Photo by Andrew Dyer
Pretzel-bearded Andy Hadley was king of the fest.
I have not been shy about my loathing of beer festivals. The oversold, over-poured and overdrunk spectacles offer little more than an all-you-can-drink smorgasbord of debauched indulgence aimed more at flask-carrying frat bros than bonafide beer nerds. But I had never been to the self-proclaimed "largest beer festival on the West Coast," the San Diego International Beer Festival, and thought now was as good a time as any to take another swing at fun. It was only half the nightmare I expected.
I splurged on the $122 VIP pass and MTS fair tripper ticket bundle, which included train fare, unlimited full pours and access to a VIP lounge. The lounge, advertised as "overlooking the festival" with "several" food stations, sounded like just the thing to salve my fest anxiety.
Arriving an hour late, I dumped my family on the midway and hoofed over to the arena. I began waiving my Ticketmaster receipt at the event staff, frantically asking where the VIP entrance was. I was pointed toward a booth but approached with caution. It looked suspiciously like General Admission. In no time I was handed my souvenir glass and wristband and set loose on the Del Mar Arena floor. Starving, I made a beeline to the VIP lounge.
By "overlooking the festival" organizers meant "a platform three feet above the main floor." A security agent eyed my wristband. We exchanged silent nods as I was granted access to the exclusive area. There were a handful of food options but only one captured my imagination. Two words: tot bar.

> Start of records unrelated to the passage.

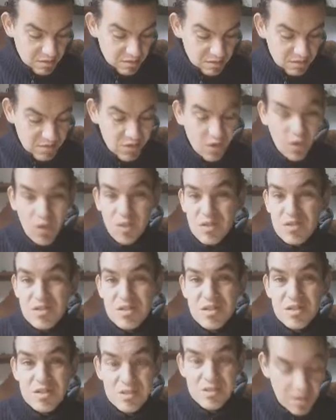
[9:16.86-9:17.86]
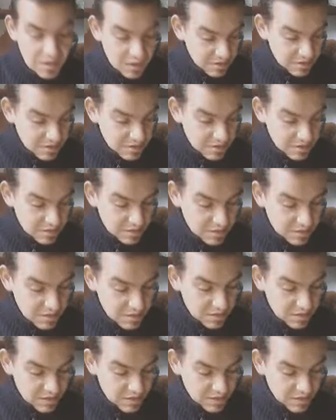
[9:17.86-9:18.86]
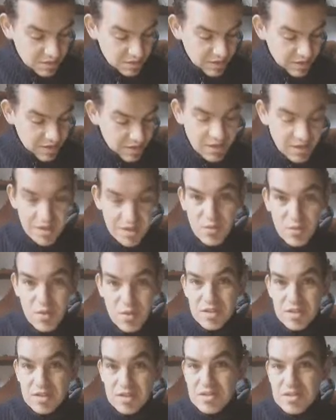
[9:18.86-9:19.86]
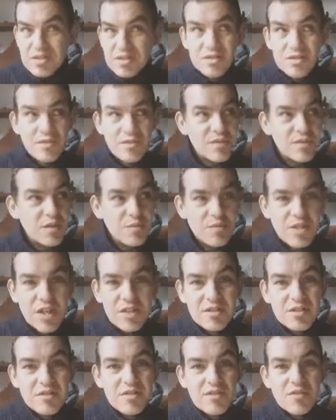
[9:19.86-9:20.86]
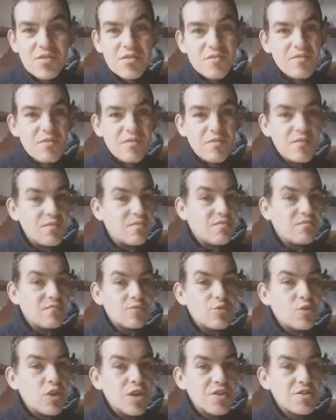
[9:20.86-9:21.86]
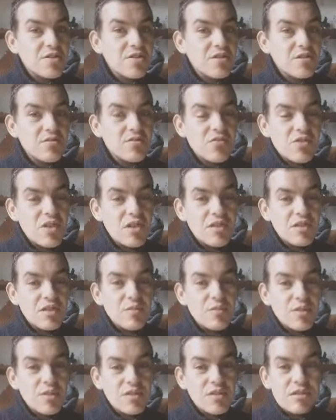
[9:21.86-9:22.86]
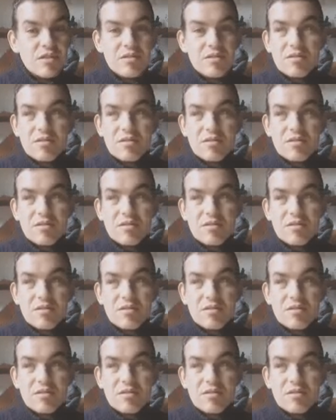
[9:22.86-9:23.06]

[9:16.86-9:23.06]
dolls, like the ones from that Russian gentleman,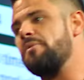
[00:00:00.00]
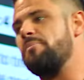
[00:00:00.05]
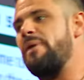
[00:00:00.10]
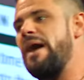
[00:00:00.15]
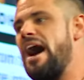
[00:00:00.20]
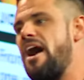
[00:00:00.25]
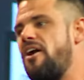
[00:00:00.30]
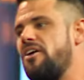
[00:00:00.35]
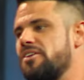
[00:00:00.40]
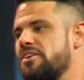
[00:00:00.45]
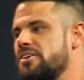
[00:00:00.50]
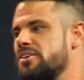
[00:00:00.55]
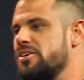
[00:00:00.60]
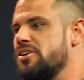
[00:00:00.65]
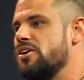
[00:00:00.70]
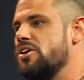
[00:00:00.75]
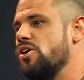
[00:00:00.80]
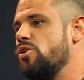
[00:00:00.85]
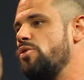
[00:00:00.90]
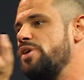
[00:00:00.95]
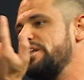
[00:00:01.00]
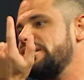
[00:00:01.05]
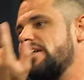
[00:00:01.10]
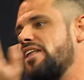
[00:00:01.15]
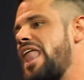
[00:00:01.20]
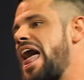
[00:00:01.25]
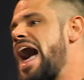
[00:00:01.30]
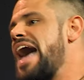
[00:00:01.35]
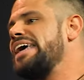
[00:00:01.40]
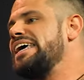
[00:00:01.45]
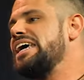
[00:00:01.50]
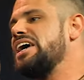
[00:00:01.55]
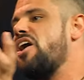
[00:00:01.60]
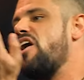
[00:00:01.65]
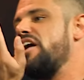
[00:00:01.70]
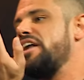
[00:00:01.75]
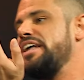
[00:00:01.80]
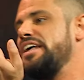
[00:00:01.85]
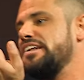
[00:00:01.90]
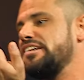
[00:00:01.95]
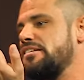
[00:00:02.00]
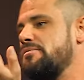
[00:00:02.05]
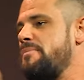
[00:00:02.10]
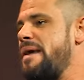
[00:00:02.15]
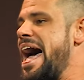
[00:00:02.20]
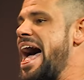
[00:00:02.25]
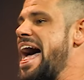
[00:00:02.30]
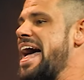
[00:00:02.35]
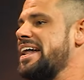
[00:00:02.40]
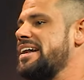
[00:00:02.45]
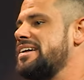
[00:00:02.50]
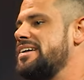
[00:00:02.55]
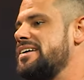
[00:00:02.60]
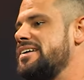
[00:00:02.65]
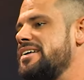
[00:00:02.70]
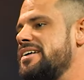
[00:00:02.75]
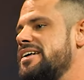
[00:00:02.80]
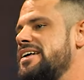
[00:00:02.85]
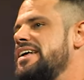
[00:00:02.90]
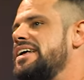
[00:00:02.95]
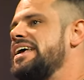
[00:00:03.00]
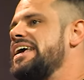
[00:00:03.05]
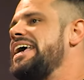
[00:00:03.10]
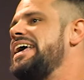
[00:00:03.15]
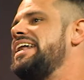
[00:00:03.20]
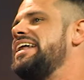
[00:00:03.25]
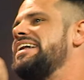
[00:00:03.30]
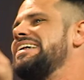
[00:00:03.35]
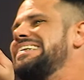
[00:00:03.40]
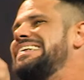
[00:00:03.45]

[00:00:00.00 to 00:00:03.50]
about, who is lying on his mat, in a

I stayed in the VIP lounge until the tot bar closed, eating tater tots drenched in nacho cheese and drinking Ballast Point Yellowtail pale ale. I surveyed the proletariat from behind my imaginary velvet rope, knowing that eventually I would have to join them. I took some photos, ate some Rita's frozen custard, took a deep breath and stepped down from upon high.
The main floor was standard beer fest frustration: oblivious groups of four or five people obnoxiously loitering in front of booths or obstructing pathways; already-drunk dudes in tank tops wearing pretzel necklaces cutting in line, throwing elbows and spilling beer. Most breweries brought their production beers, and much of what was available was the same stuff anyone can find at Vons. Fortunately, Abnormal Brewing was on hand with its Mostra mocha stout, Abbey Normal IIPA and Steampunk Ale, a steam ale brewed for the fair.
Although not worth what I paid, I did enjoy the festival. Something about the carnival, blue ribbons and atmosphere of gross indulgence was infective. I saw the award ceremony and watched as several local brewers accepted their ribbons. I observed the latest in pretzel-jewelry technology and, despite the crowds of loiterers, there were plenty of places to sit and refocus for more. Only one person passed out during my session (that I saw) and only one had to be carried after collapsing on the way out. While not a ringing endorsement, if I can get through a four-hour, full-pour festival and not hate myself the entire time, anyone can. I might even do it again next year.